* **Activity**: Exclude the images and transcribe the entries below precisely.
[[ Entries provided open ]]
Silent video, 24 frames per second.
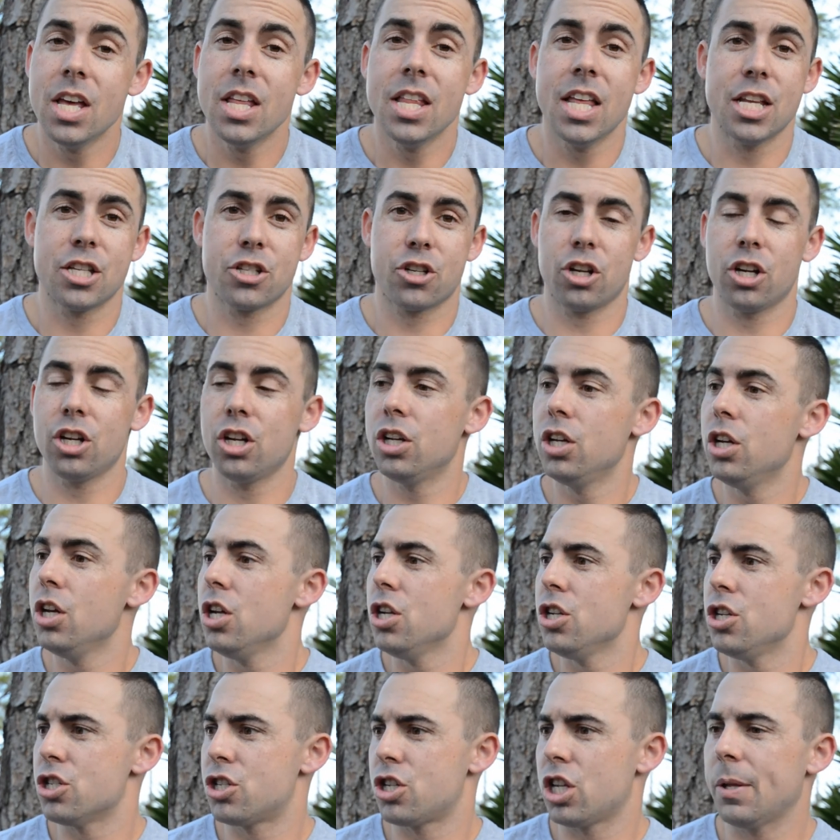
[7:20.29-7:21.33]
That's going to
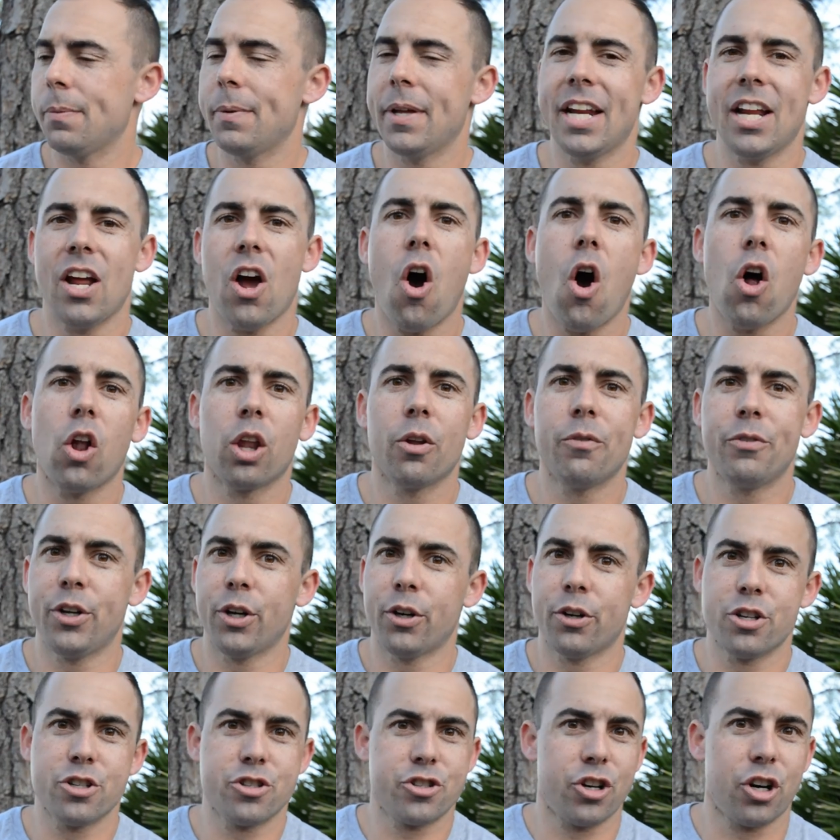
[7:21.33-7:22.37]
just eliminate all of your
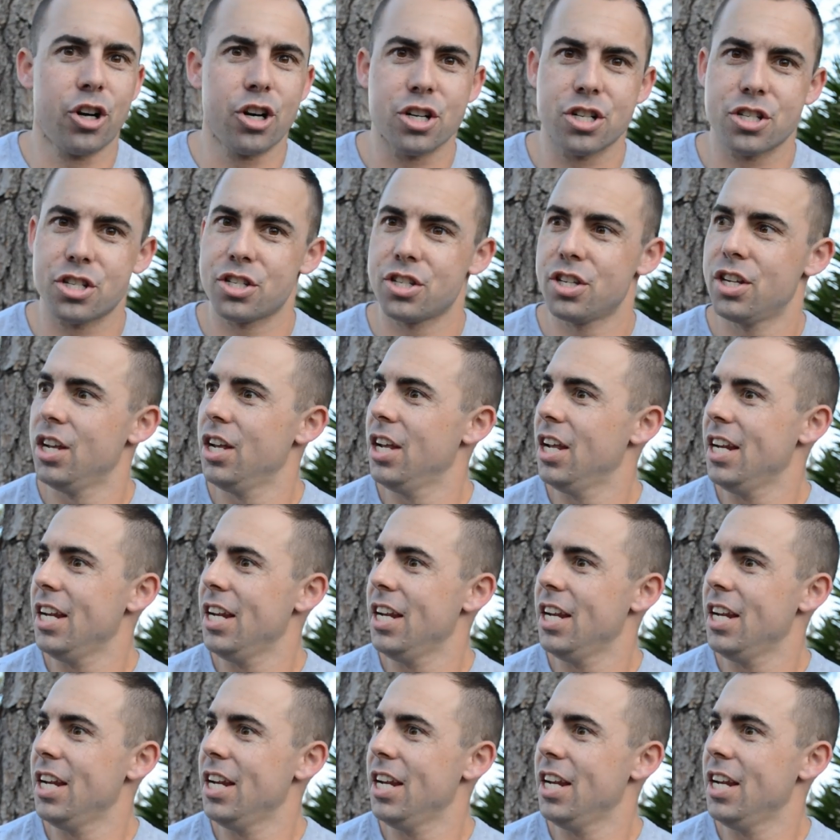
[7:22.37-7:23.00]
desserts,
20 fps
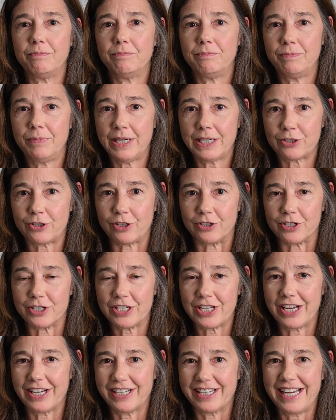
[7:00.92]

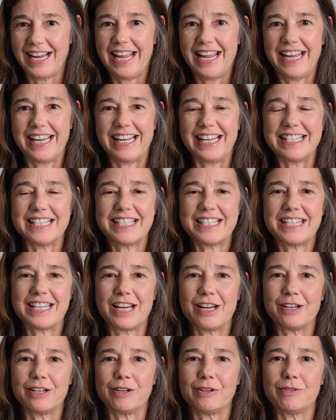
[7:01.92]
pictures
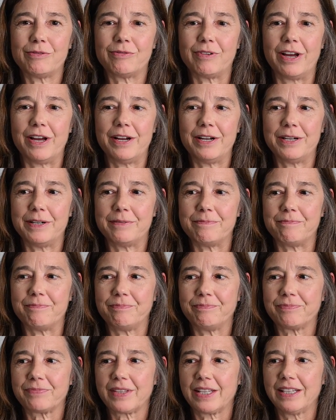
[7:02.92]
instead of
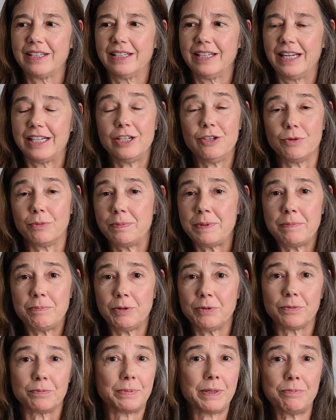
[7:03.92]
you know,
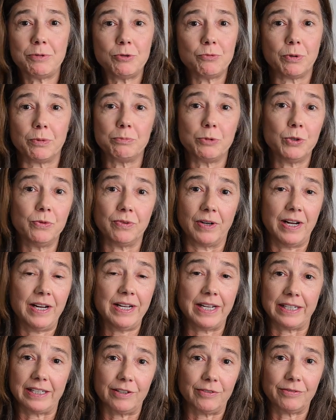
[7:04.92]
people will move
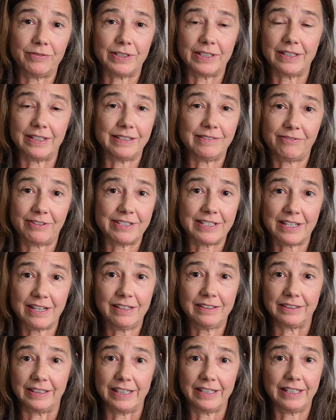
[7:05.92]
on if it's
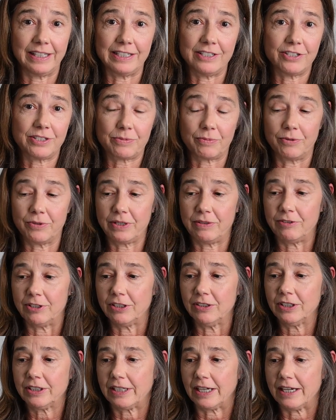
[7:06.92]
ugly. They just won't even
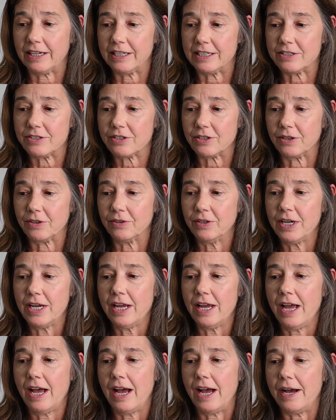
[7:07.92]
look at it. So
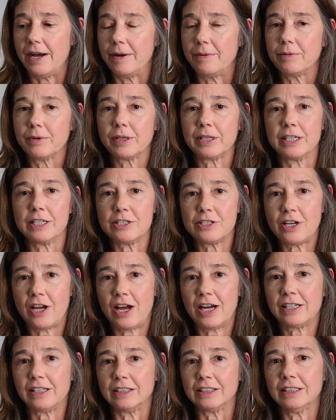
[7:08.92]
we're going to
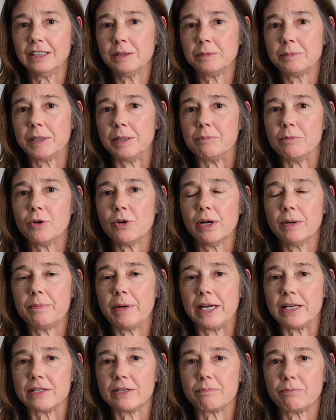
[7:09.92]
talk a little bit more
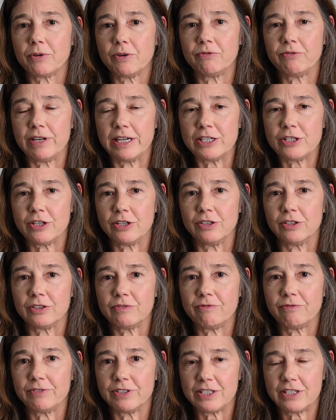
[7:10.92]
about professional
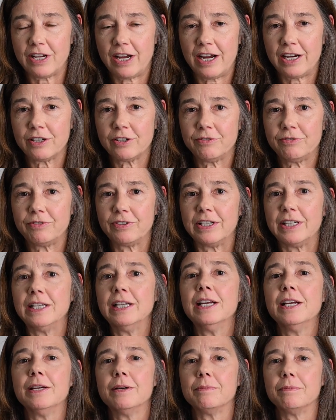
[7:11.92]

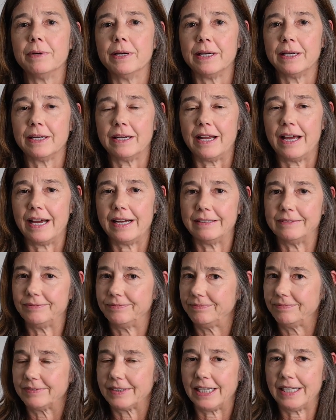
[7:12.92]
photography, but
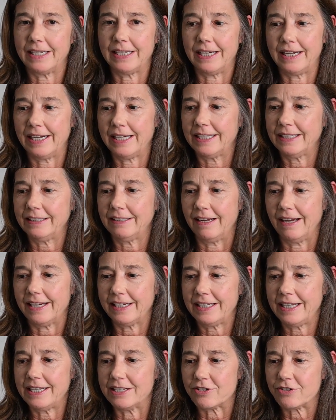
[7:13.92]
I
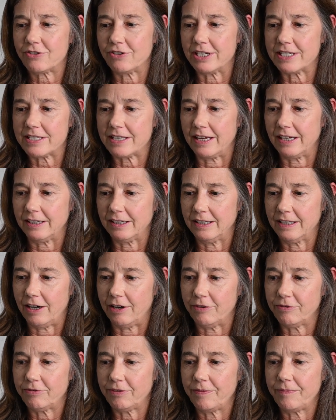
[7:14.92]
can't stress that
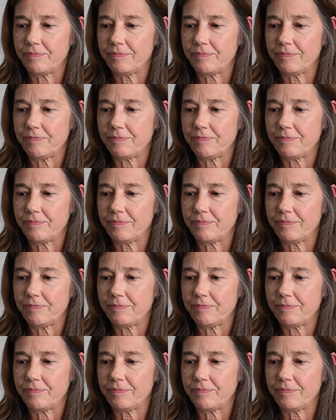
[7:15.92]
enough.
[[ Entries provided closed ]]
* **Response to the exercise**:
Silent video, 24 frames per second.
[7:20.29-7:21.33]
That's going to
[7:21.33-7:22.37]
just eliminate all of your
[7:22.37-7:23.00]
desserts,
20 fps
[7:00.92]

[7:01.92]
pictures
[7:02.92]
instead of
[7:03.92]
you know,
[7:04.92]
people will move
[7:05.92]
on if it's
[7:06.92]
ugly. They just won't even
[7:07.92]
look at it. So
[7:08.92]
we're going to
[7:09.92]
talk a little bit more
[7:10.92]
about professional
[7:11.92]

[7:12.92]
photography, but
[7:13.92]
I
[7:14.92]
can't stress that
[7:15.92]
enough.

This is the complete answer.